What she, academic researchers, Obama administration officials, and others are trying to understand is whether those trends have become a permanent part of the U.S. labour landscape.
They have plenty of recent research, much of it containing worrying findings, to comb through.
Studies by economists like Robert Litan at Brookings Institution and John Haltiwanger at the University of Maryland have documented the growing importance of larger and older firms in the U.S. economy — and noted how those tend to be less dynamic job creators than new companies.
Other research, noted with concern at the Fed and elsewhere, has found a decline in demand for higher skilled and better educated workers. That means college graduates may be competing for positions further down the “job ladder,” pushing the less skilled to the margins.
“A year or so ago, many labour economists would have said this was just a really bad recession and we have seen a huge cyclical impact and it takes a while to reverse,” said Paul Swaim, senior labour economist at the Organisation for Economic Cooperation and Development. “It looks like the longer-run trends are more and more the story… It is not just declining employment participation. It is a whole sort of ebbing of vitality.”

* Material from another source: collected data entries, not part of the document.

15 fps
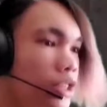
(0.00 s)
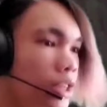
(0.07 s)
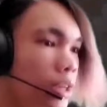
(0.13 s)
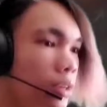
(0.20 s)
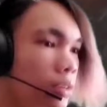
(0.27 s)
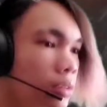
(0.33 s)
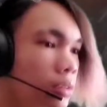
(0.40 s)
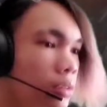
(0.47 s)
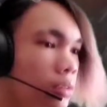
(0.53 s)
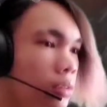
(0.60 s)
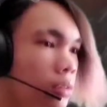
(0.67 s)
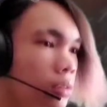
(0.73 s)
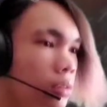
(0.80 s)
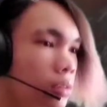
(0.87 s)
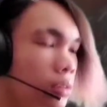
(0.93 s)
ain't ya?
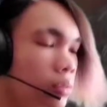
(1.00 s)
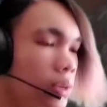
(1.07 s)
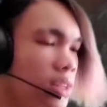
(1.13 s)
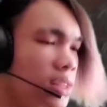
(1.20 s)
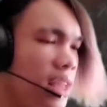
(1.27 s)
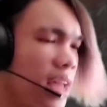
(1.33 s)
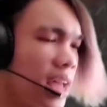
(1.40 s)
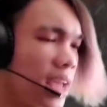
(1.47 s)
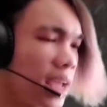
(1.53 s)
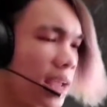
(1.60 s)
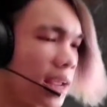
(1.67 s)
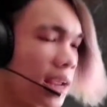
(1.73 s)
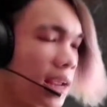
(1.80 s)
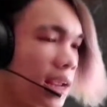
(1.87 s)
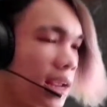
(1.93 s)
What is that?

The Fed’s response to the problem is necessarily blunt: keeping interest rates lower than might otherwise be warranted in hopes of encouraging growth, investment, job creation and higher wages.
Some of the forces at work in the U.S., however, may be of a more subtle sort that require changes in government policy and not simply stronger economic growth.

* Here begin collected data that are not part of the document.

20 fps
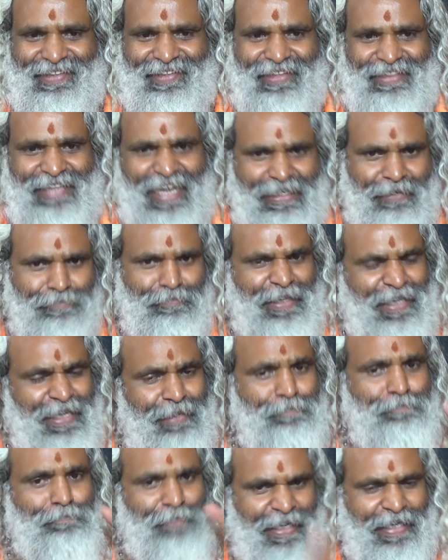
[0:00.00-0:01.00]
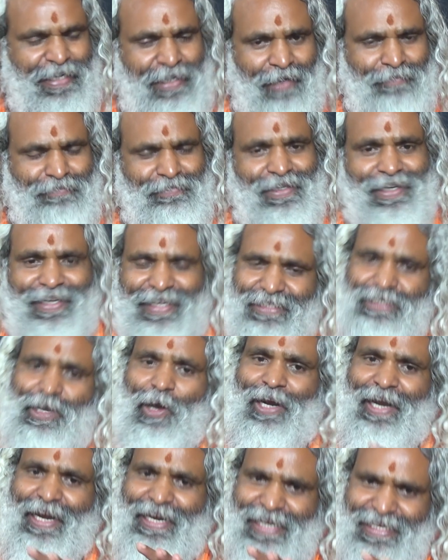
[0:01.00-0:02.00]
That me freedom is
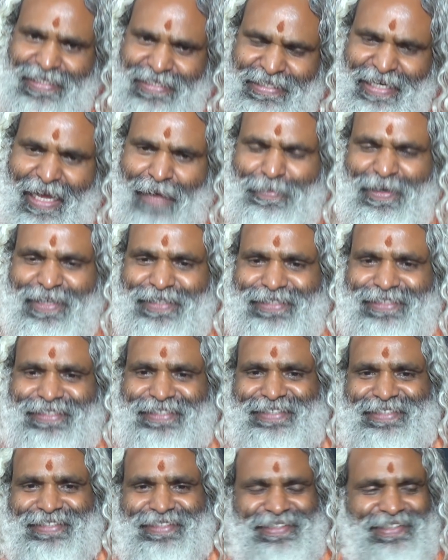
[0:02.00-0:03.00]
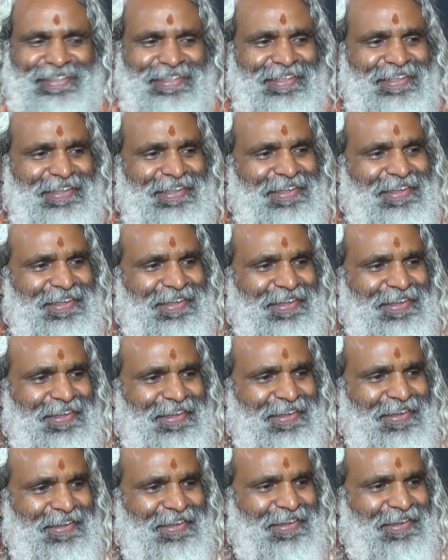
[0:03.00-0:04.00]
already established.
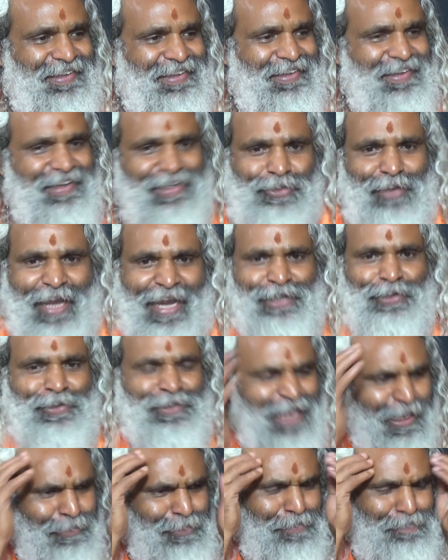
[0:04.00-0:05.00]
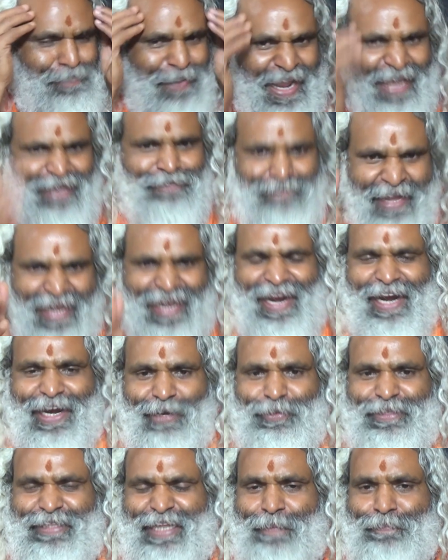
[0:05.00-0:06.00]
So I don't have to break my head
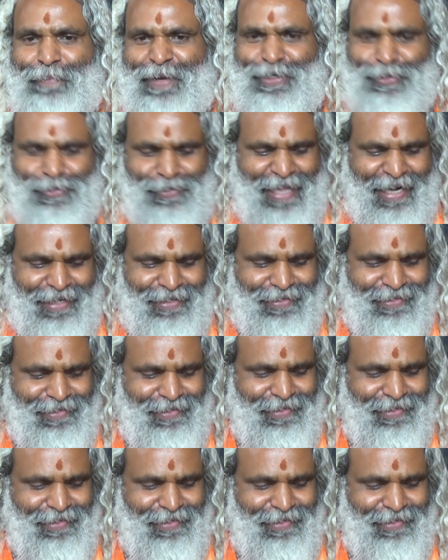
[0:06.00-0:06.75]
with reference to that.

The fact that labour force participation among women has declined in the U.S. while it continues rising in much of Europe, for example, may be related to European policies that provide better family leave and care for aging parents.
There is evidence as well that the jobs which are being created are those that pay less, perhaps adding to the level of income inequality in the U.S. and undermining the spending power of households. A higher federally mandated minimum wage could help to address this, though critics say that could hurt jobs growth and risk a much higher inflation rate.
Conversations with the unemployed, meanwhile, show that there are many reasons why they may stay out of the workforce.
For some, like Bill Young of suburban Atlanta, a simple bump in the overall economy might help. The 41-year-old landscaper said his last full time job was a decade ago, before the housing boom turned to a bust. The sector has yet to recover.
“It is almost impossible to get a full-time job,” said Young, who gets by on “a lot of little part-time jobs.”
April Phelps, 40, of Sycamore, Ill., has been making do on her disability payment since she left the army. She got a master’s degree in psychology in 2011, but has yet to land a job and is only intermittently searching because of the frustration.
Donald Oremus, 63, left his job two years ago to care for his ailing wife. After that long out of the workforce he feels his skills as an architectural draftsman are out of date in a profession driven by fast advances in software.
The Veterans Benefits Administration recently agreed to provide home nursing care for his wife. Both served in the Navy during the Vietnam War.
He’s now weighing whether to invest the necessary time and money to learn the latest tools and return to work. “I would love to get back,” Oremus said by phone from his home in Boise, Idaho. “Suddenly I have fallen far behind.”